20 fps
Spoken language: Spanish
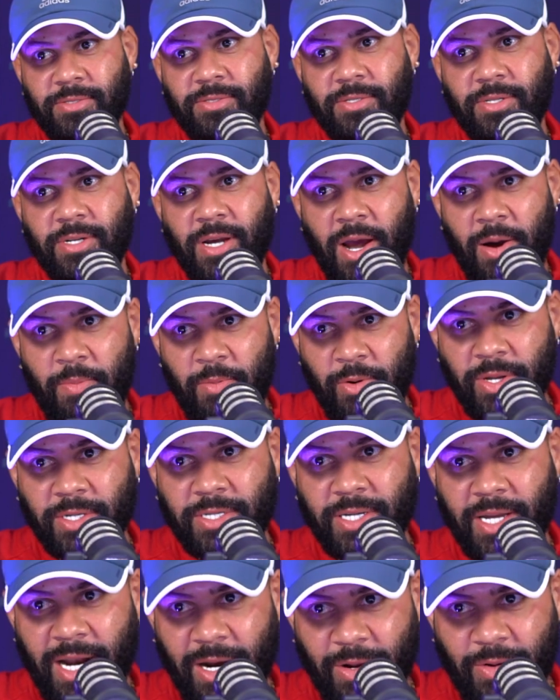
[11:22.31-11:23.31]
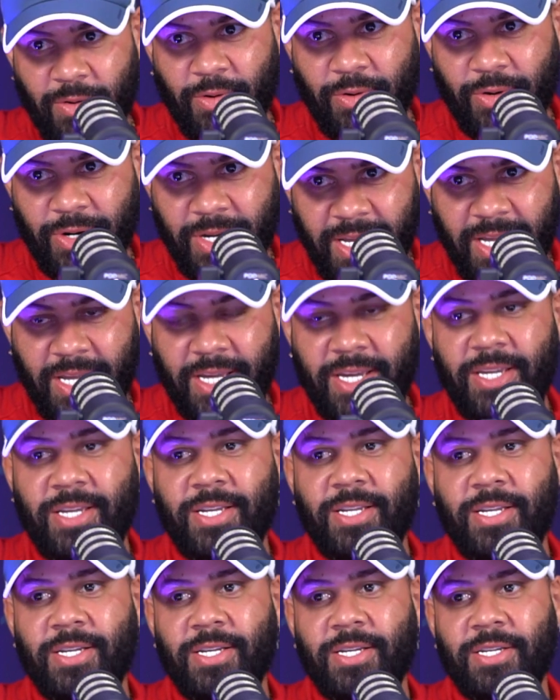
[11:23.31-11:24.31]
Acabamos de hacer algo con Nicky.
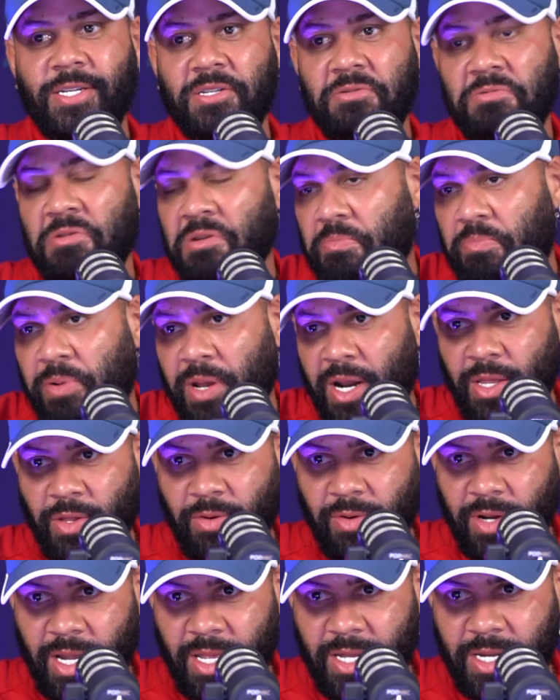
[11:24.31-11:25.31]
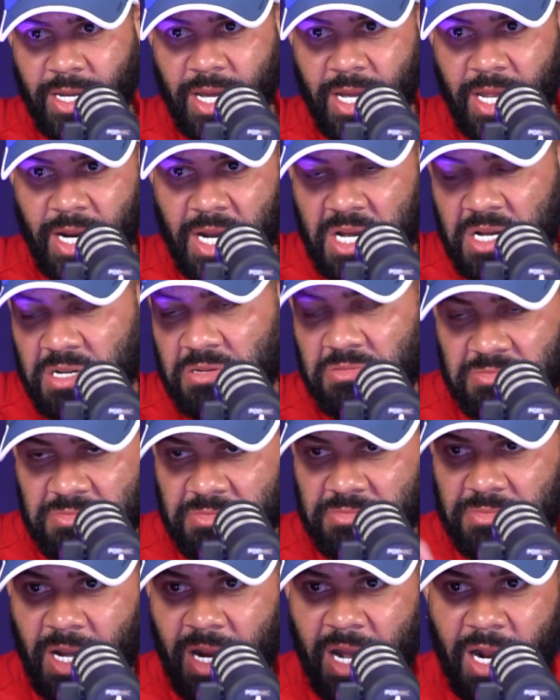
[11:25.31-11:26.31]
Esperando que la disquera
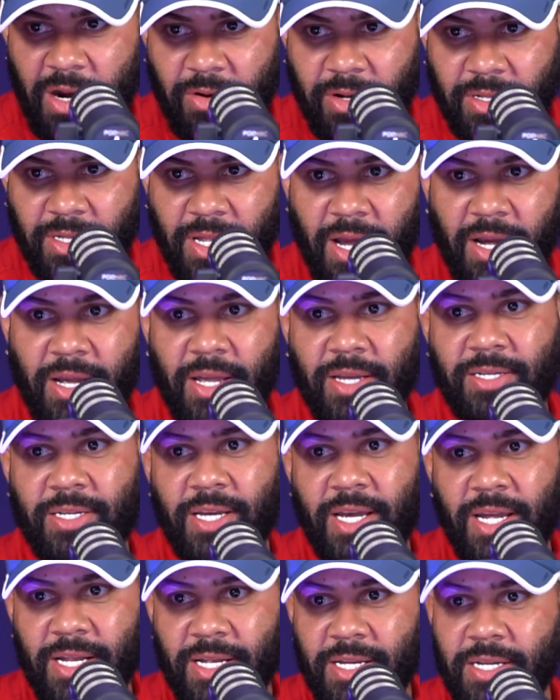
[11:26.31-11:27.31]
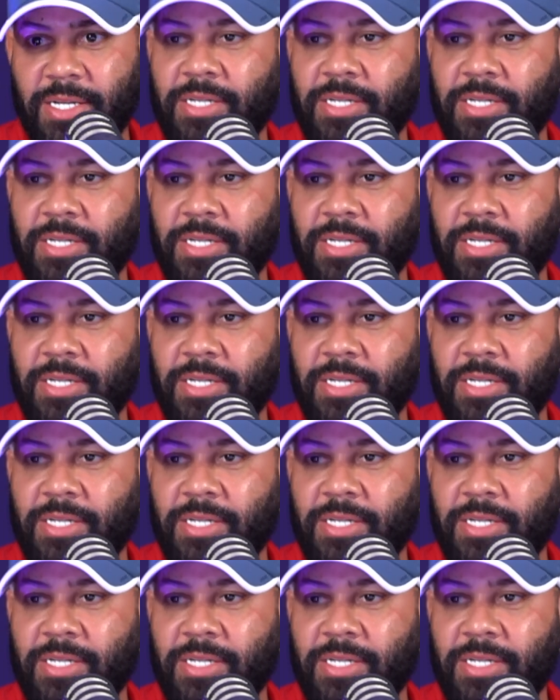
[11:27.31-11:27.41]
haga lo que tenga que hacer.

- Activity
Starting at the line that contains "[11:24.31-11:25.31]", please write out each line through the last line of the data, both ends included, and keep pictures out of the copy.

- Answer area
[11:24.31-11:25.31]
[11:25.31-11:26.31]
Esperando que la disquera
[11:26.31-11:27.31]
[11:27.31-11:27.41]
haga lo que tenga que hacer.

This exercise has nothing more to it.